Problem details: Beginning with the line that contains "[246.40-247.20s]", restate each line below through the final one exactly, and exclude the pictures.

================

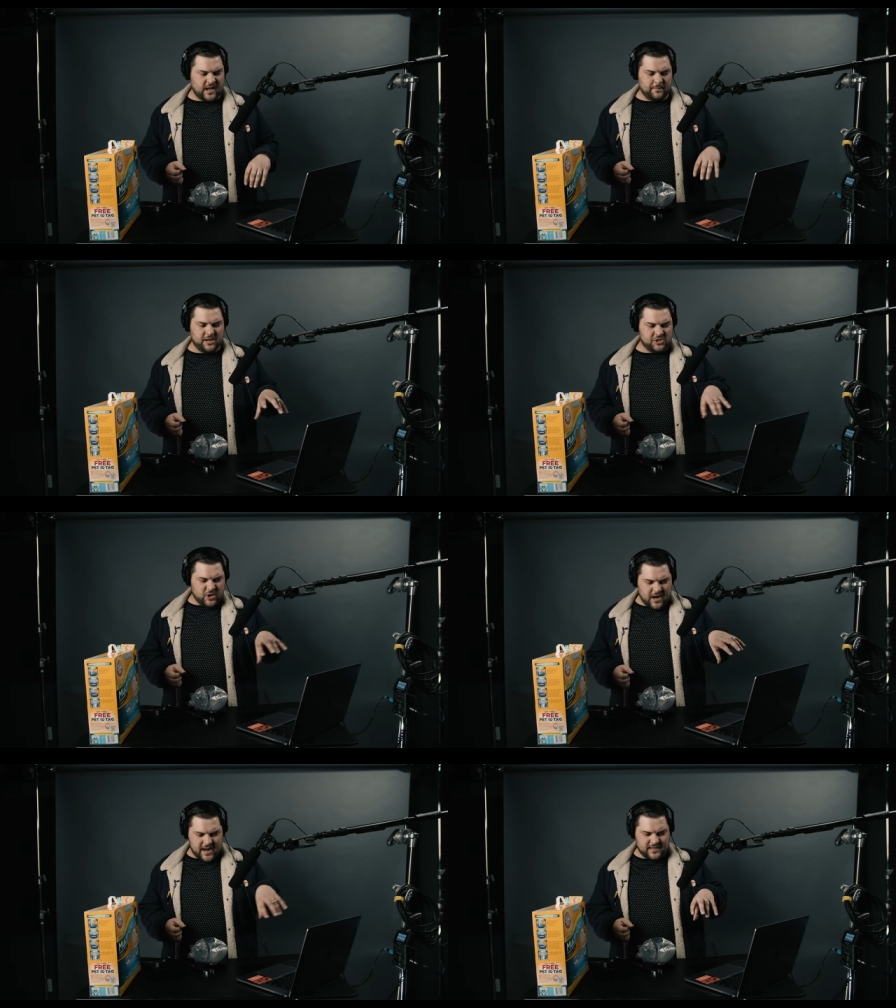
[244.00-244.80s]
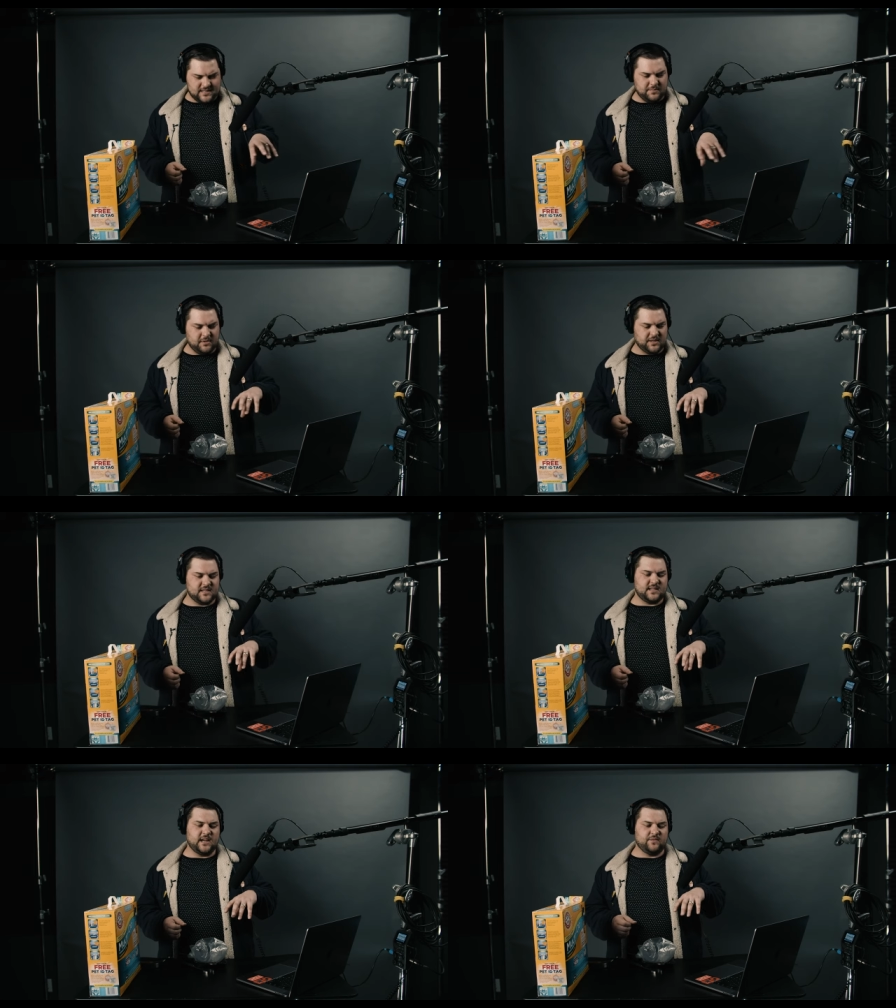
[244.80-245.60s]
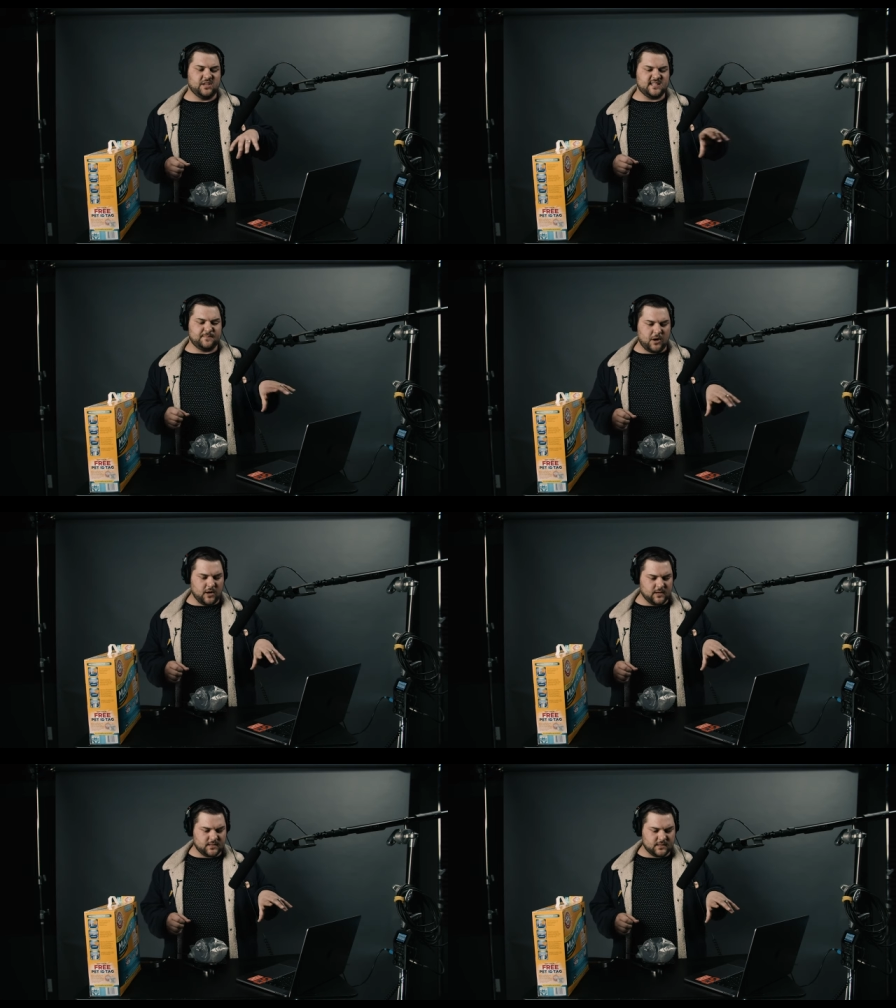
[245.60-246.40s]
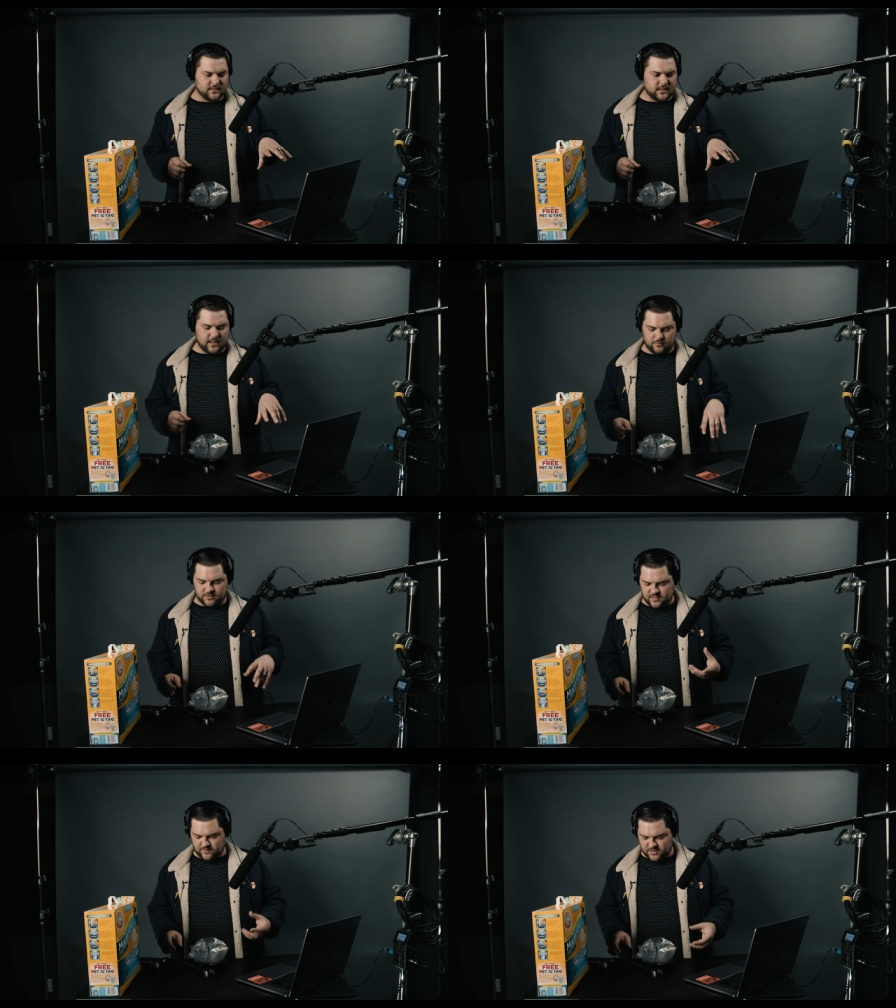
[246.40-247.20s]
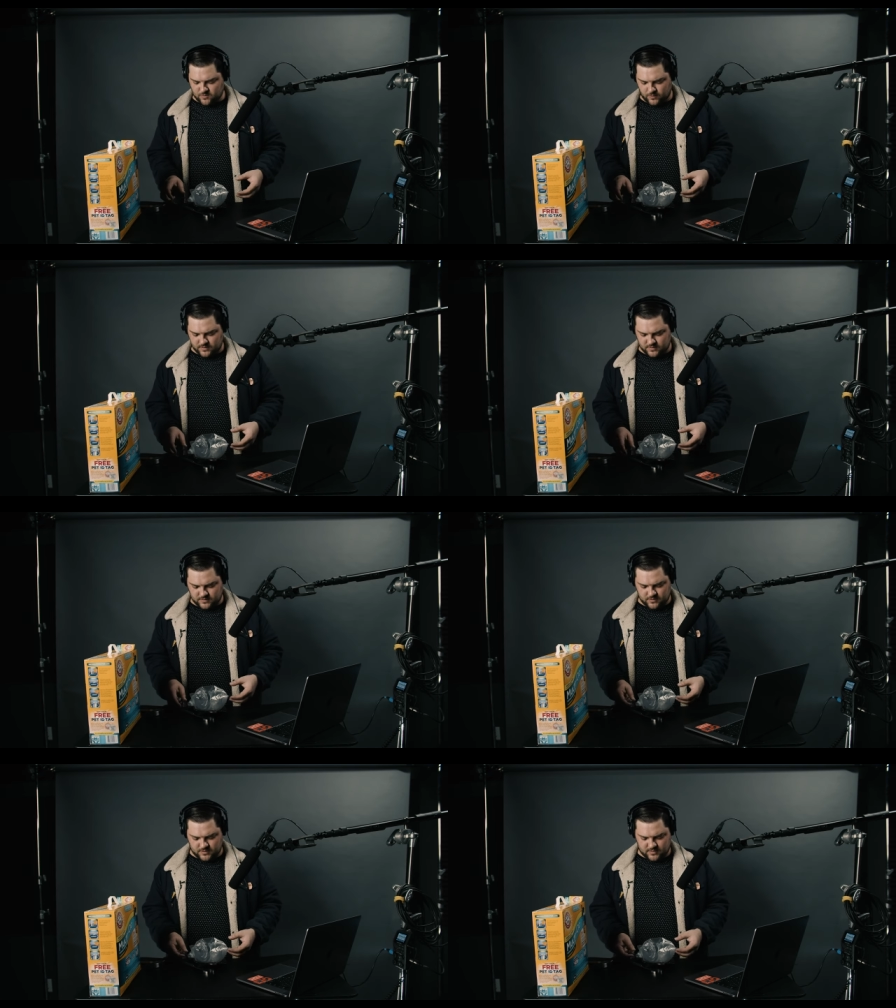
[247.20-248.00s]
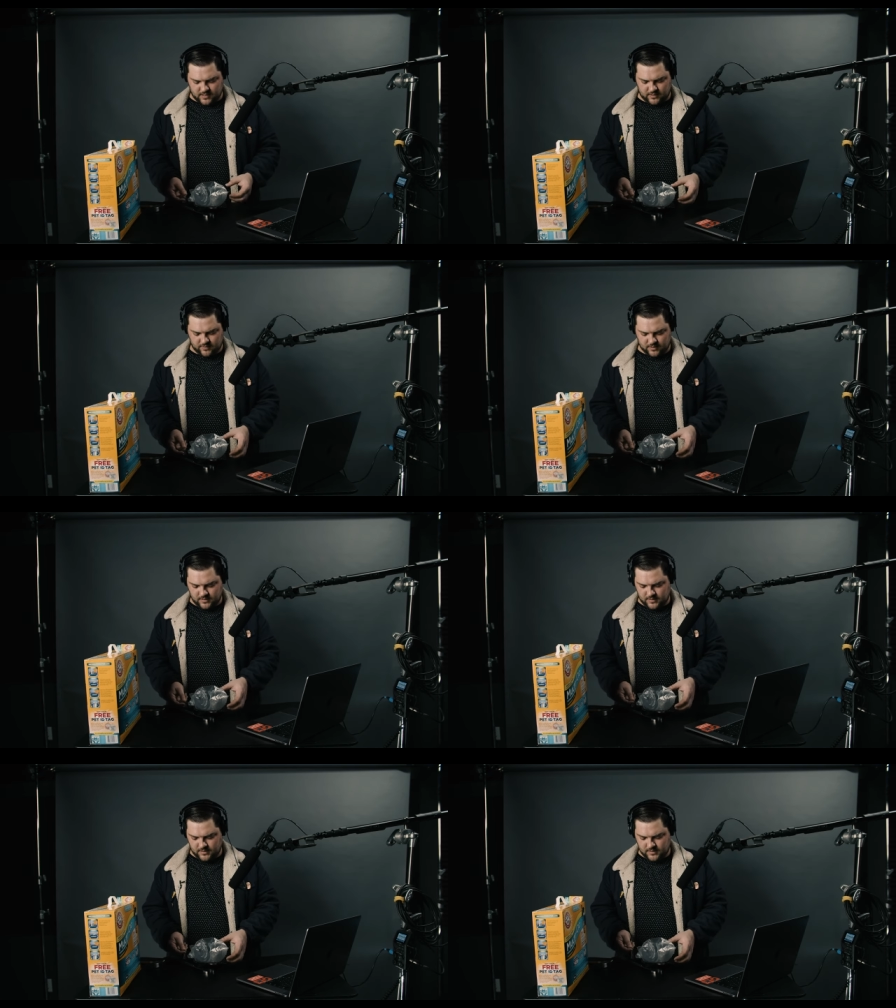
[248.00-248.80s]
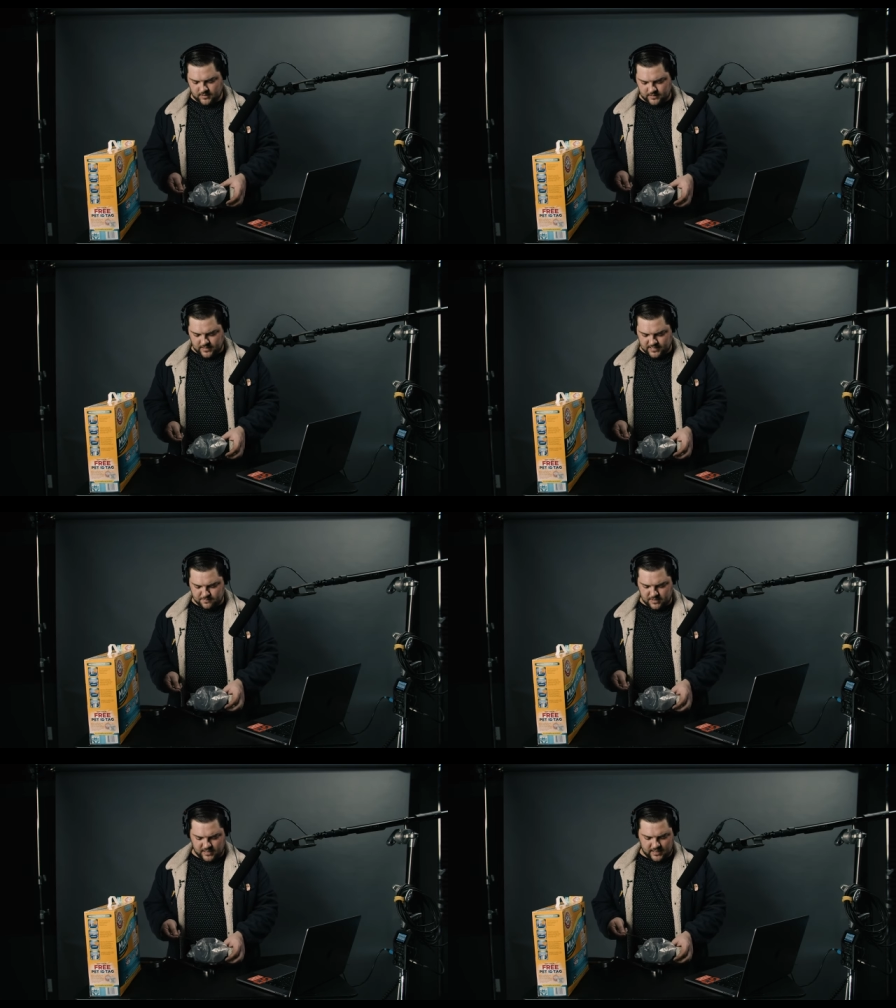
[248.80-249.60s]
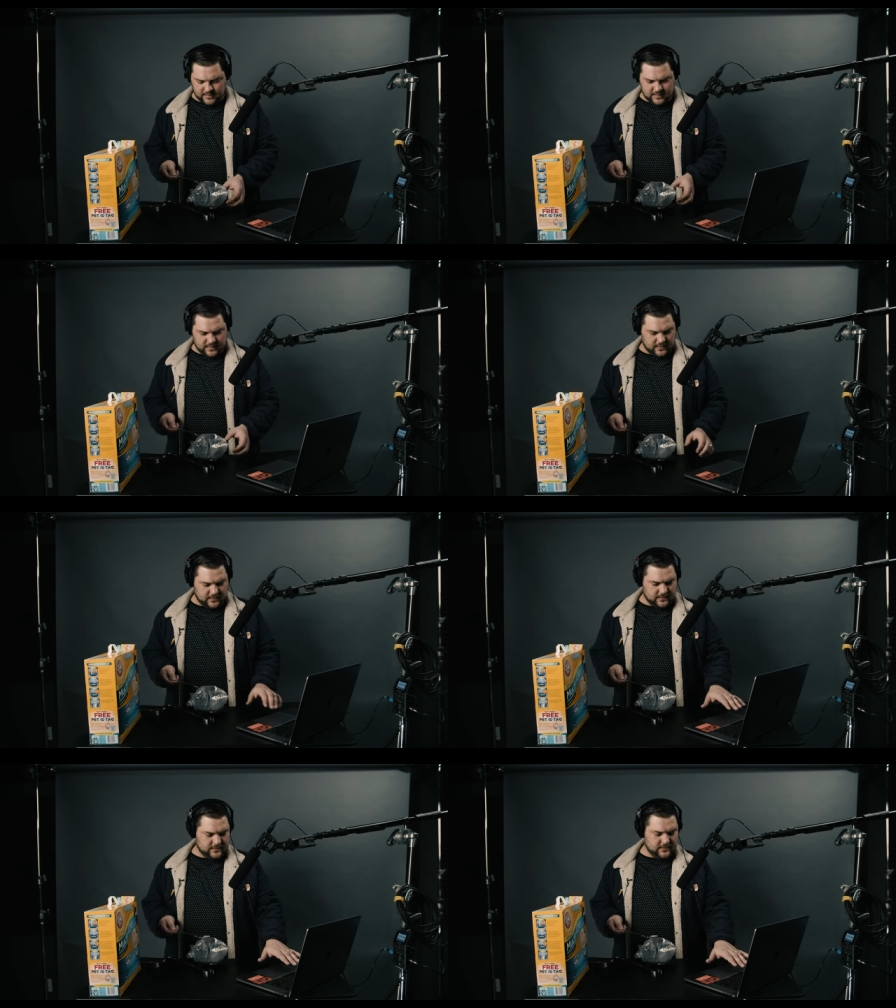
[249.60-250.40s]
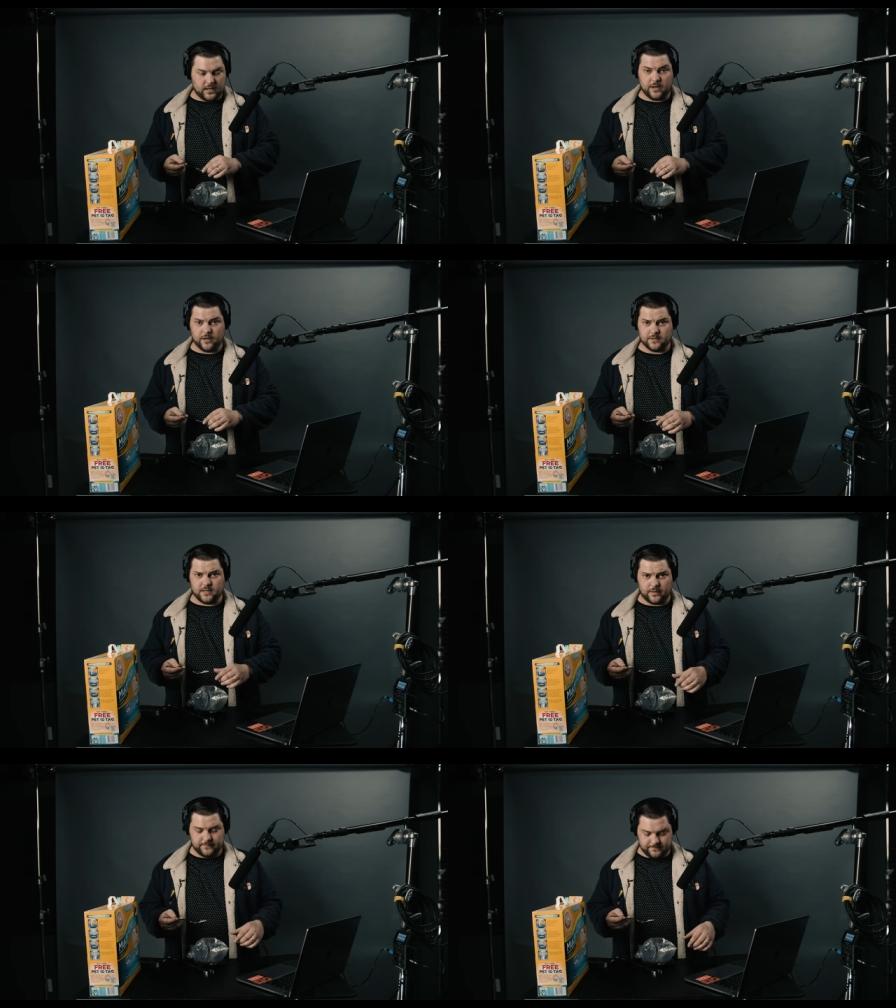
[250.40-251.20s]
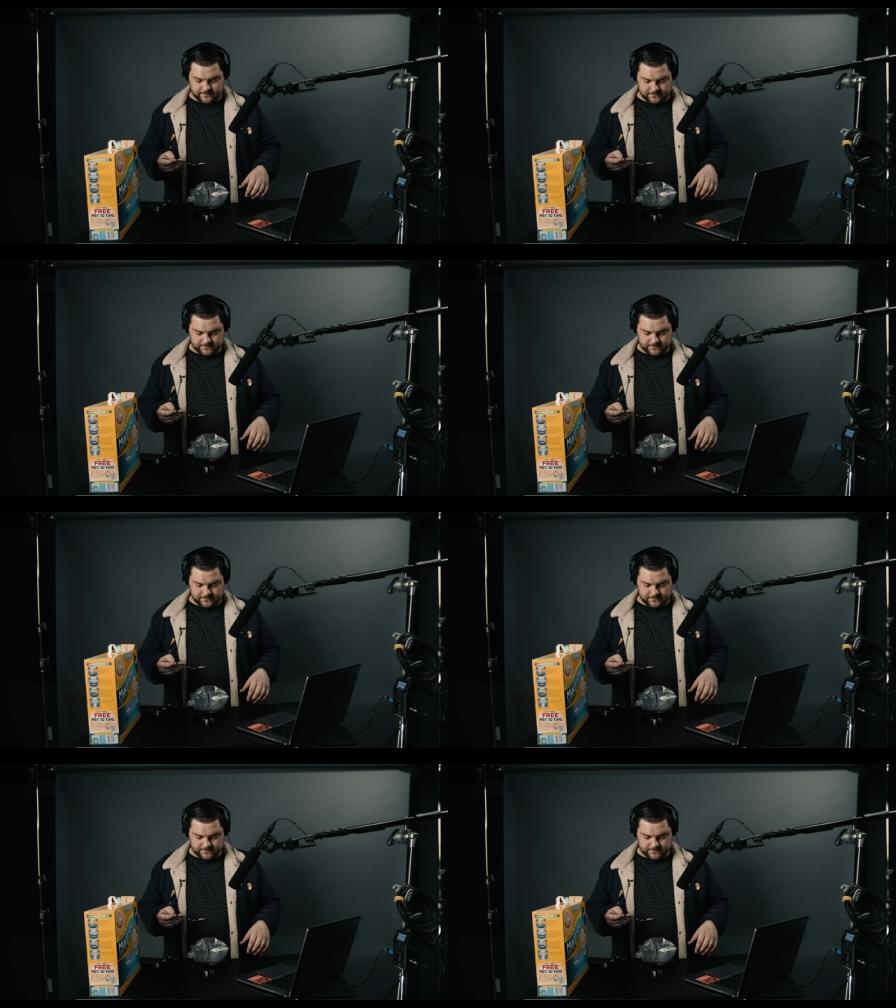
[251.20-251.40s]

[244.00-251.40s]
I'm going to try and simulate the sound of the sparks, and we'll see if this works. This is just kind of a last minute idea. Here goes nothing.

================

Answer to this problem:
[246.40-247.20s]
[247.20-248.00s]
[248.00-248.80s]
[248.80-249.60s]
[249.60-250.40s]
[250.40-251.20s]
[251.20-251.40s]

[244.00-251.40s]
I'm going to try and simulate the sound of the sparks, and we'll see if this works. This is just kind of a last minute idea. Here goes nothing.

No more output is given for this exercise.